When asked how he would parent [the child, the father] testified that his plan was to have his new girlfriend ․ become [the child's] primary caregiver. [The new girlfriend] has never met [the child], and is completely unaware of [the child's] challenging behaviors․
[The father] has failed to take the steps required of him to eliminate jeopardy. He has failed to demonstrate that he can remain sober and drug free, failed to comply with the conditions of his probation, failed to provide or make arrangements for safe housing for him and [the child], and failed to demonstrate age-appropriate parenting skills with [the child]. [His] plan to use his new girlfriend[,] a homeless person of whom he knows next to nothing, as [the child's] primary caregiver, demonstrates a profound lack of understanding of what it takes to resolve jeopardy in this matter.

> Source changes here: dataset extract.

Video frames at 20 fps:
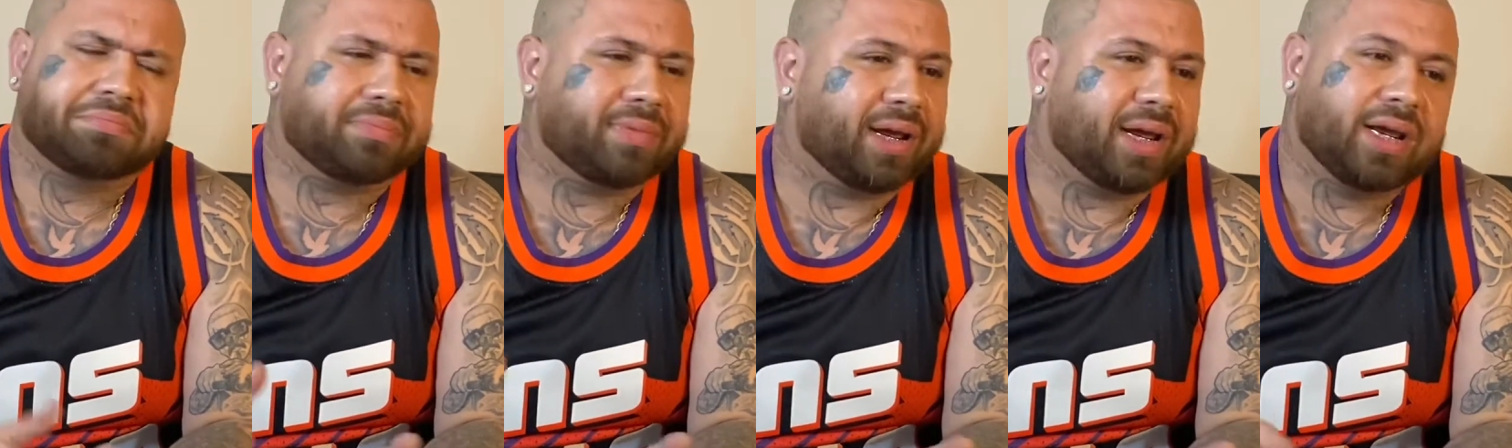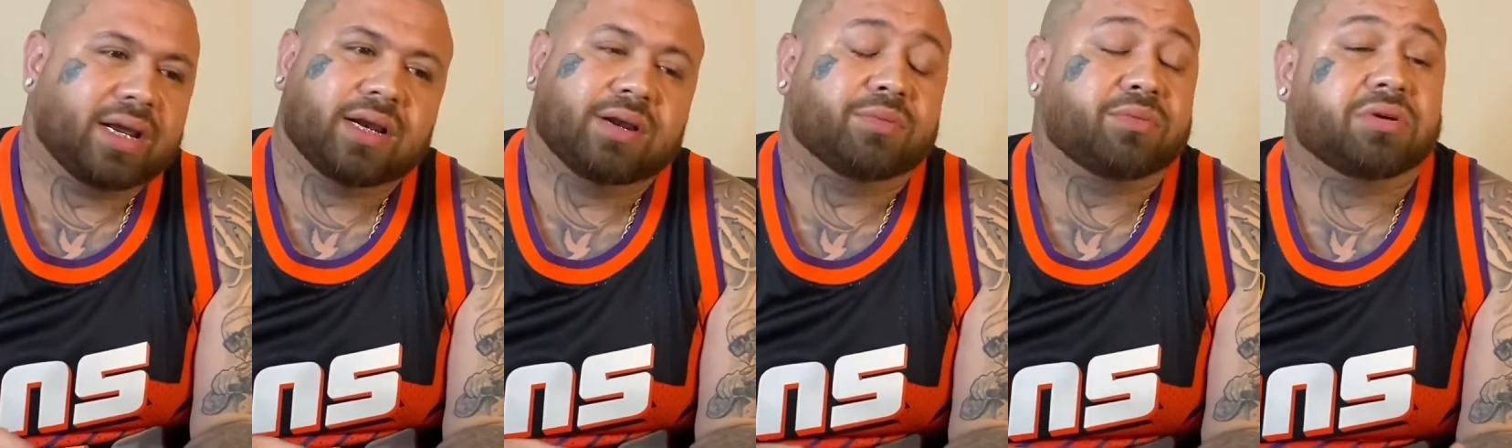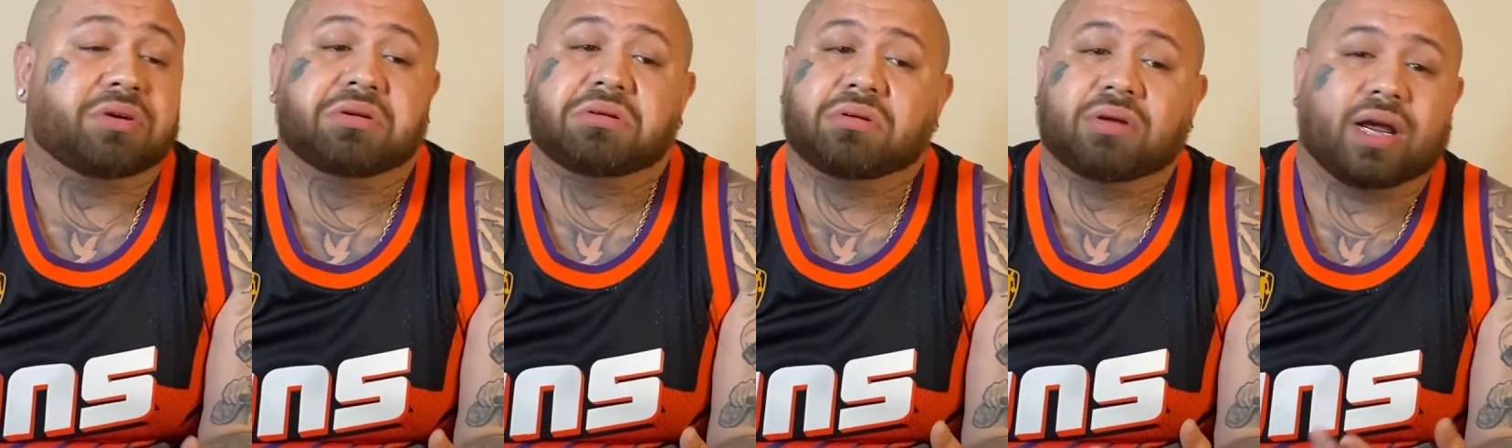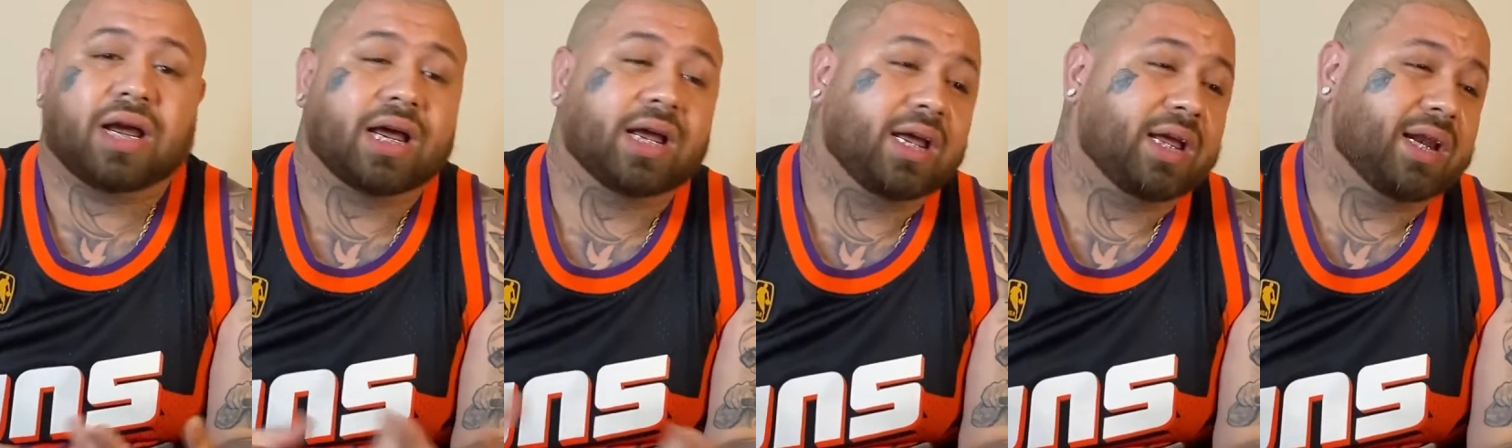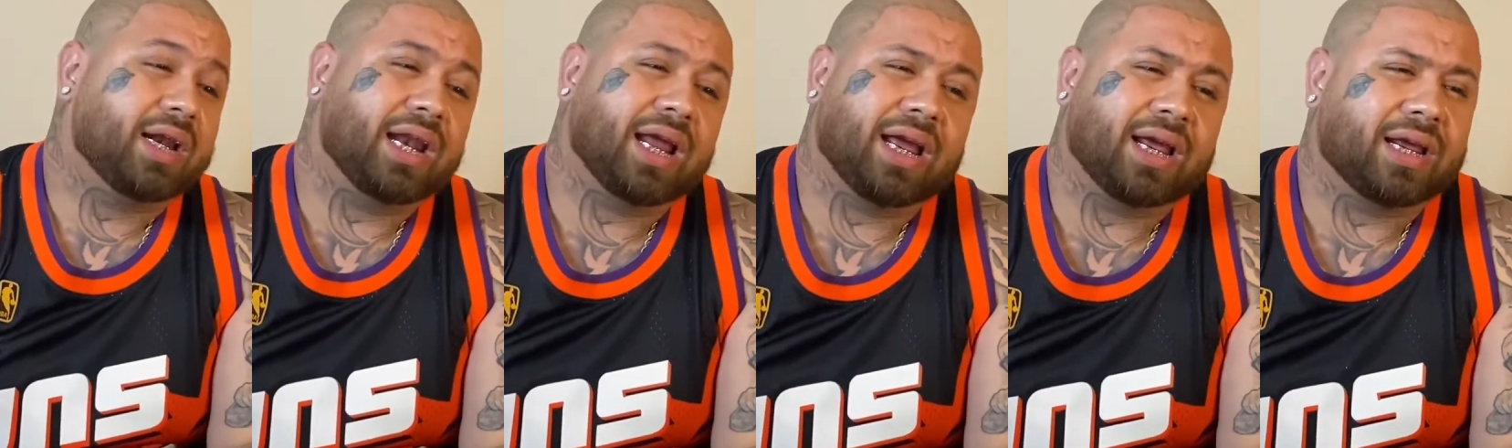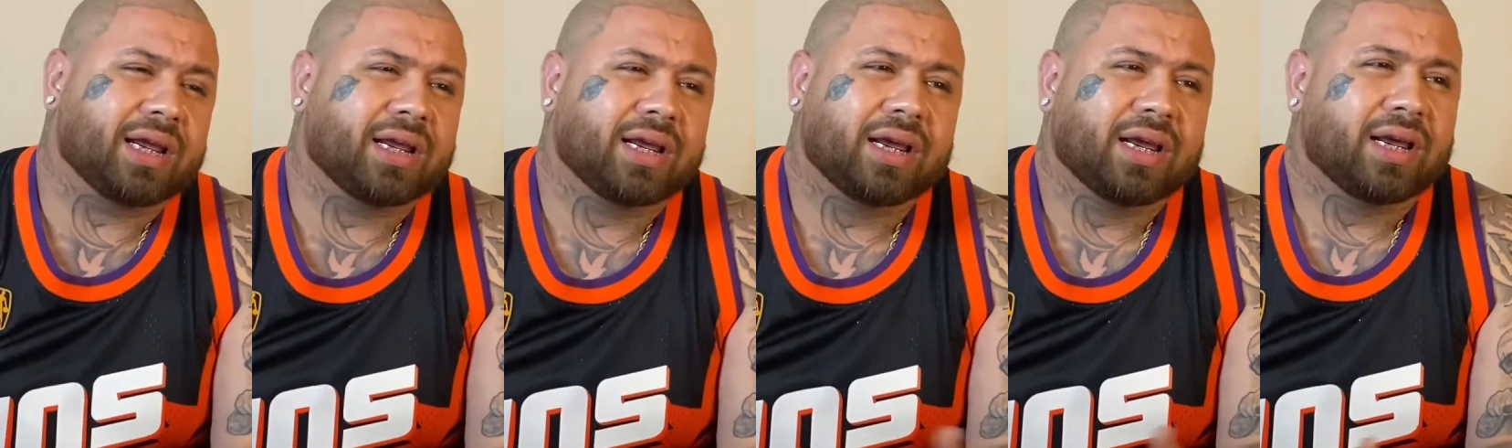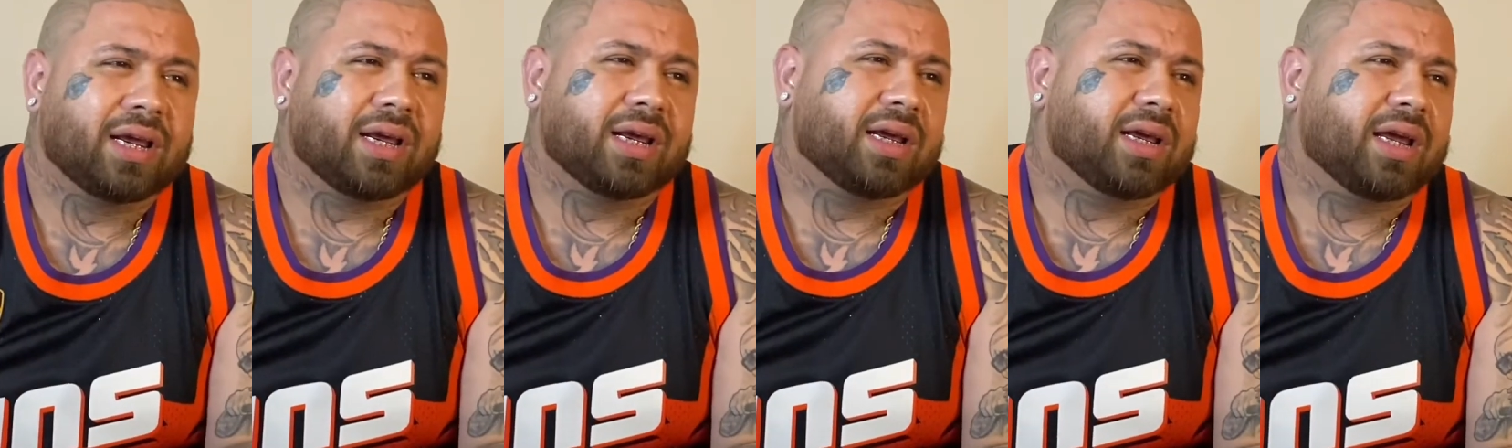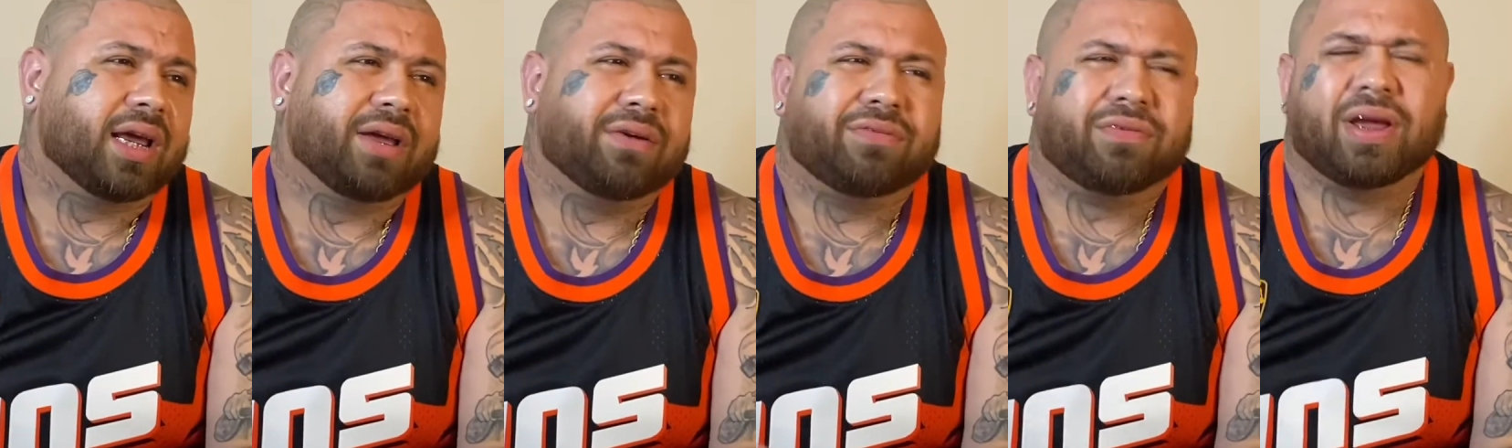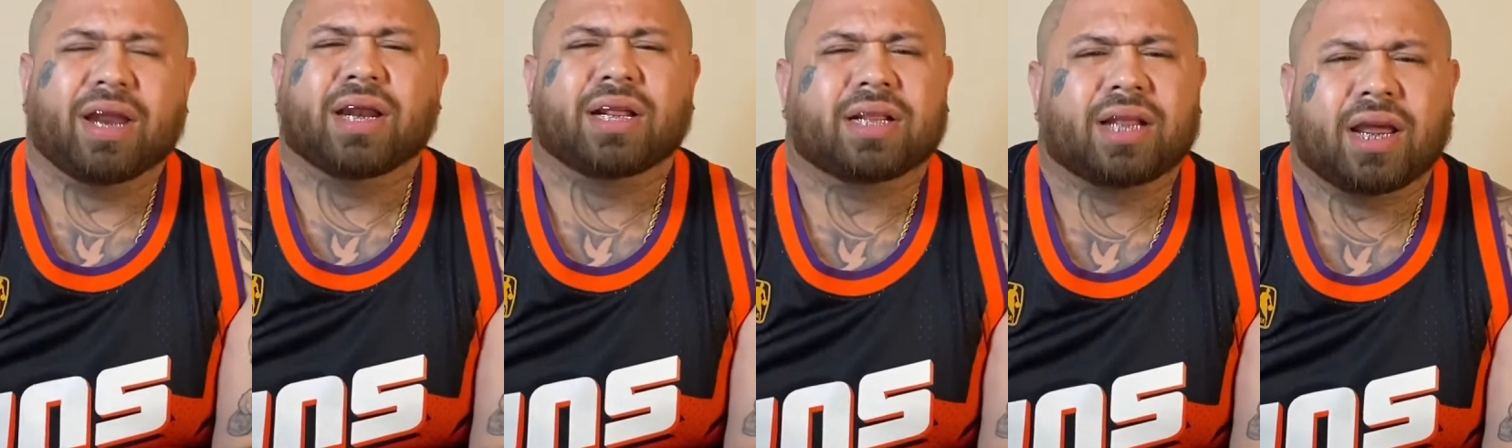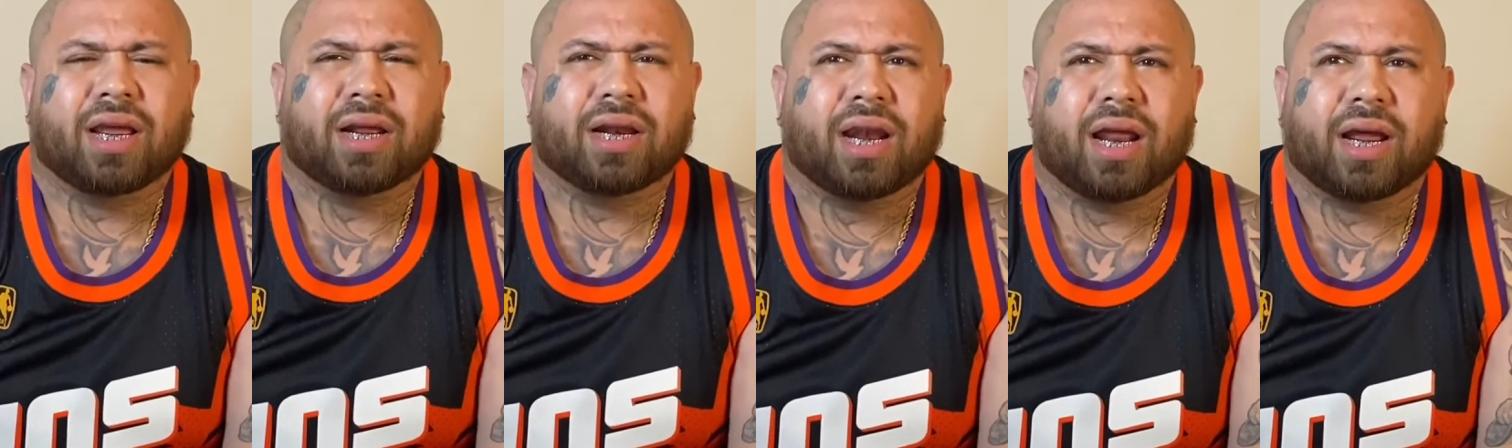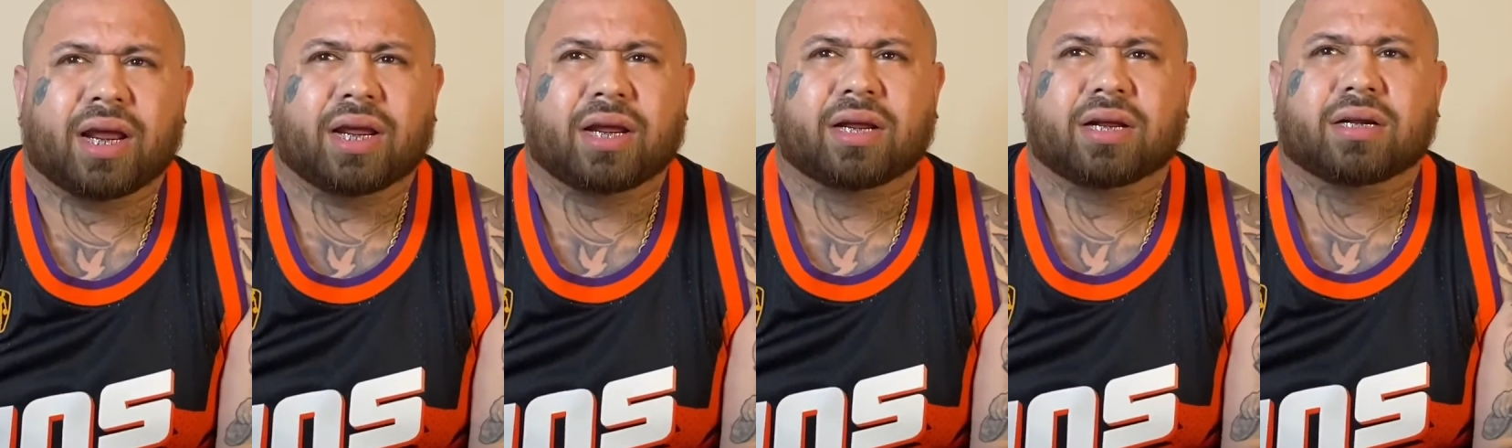Man, it wouldn't, like, if anything, like,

[The child] entered the custody of the Department on May 2, 2016. She has now been in foster care for over half her young life. During that period of time she has experienced a number of different placements. She is beginning to make progress in her current therapeutic foster placement, but she still has substantial behavioral challenges. More than anything, [the child] needs to quickly form a consistent and reliable attachment to a loving, stable, and capable caregiver․
[The child] is only two and a half years old, and is still young enough to form a solid attachment to [an adoptive family]․
[¶ 3] The father contends that the court erred because the record indicates that he “was working hard to redress the circumstances of jeopardy” and could find adequate housing “within a relatively short period of time.” These arguments fail to recognize, however, that “the time frame which the court is gauging must be seen from the child's perspective” and, although the inquiry concerning parental unfitness “is prospective, the evidence to be considered is retrospective.” In re Charles G., 2001 ME 3, ¶ 7, 763 A.2d 1163 (quotation marks omitted). After considering the father's inability to comply with his rehabilitation and reunification plan over the past year, the court found that the father—despite his efforts and initial progress—remains incapable of alleviating jeopardy or providing adequate care for the child in a time reasonably calculated to meet her needs. See 22 M.R.S. § 4055(1)(B)(2)(b)(i)-(ii); In re Alexander D., 1998 ME 207, ¶ 18, 716 A.2d 222. As the court aptly explained, “it is unreasonable to ask or expect [the child] to wait for some unspecified additional period of months or years for her [father] to resolve jeopardy.”
[¶ 4] Given these findings and the court's other specific findings of fact, all of which are supported by competent evidence in the record, the court did not err in its unfitness determination nor did it err or abuse its discretion in concluding that termination of the father's parental rights, with a permanency plan of adoption, is in the child's best interest. See In re Thomas H., 2005 ME 123, ¶¶ 16–17, 889 A.2d 297.
The entry is:
1. The court (Duddy, J.) also terminated the mother's parental rights on September 15, 2017. The mother did not appeal.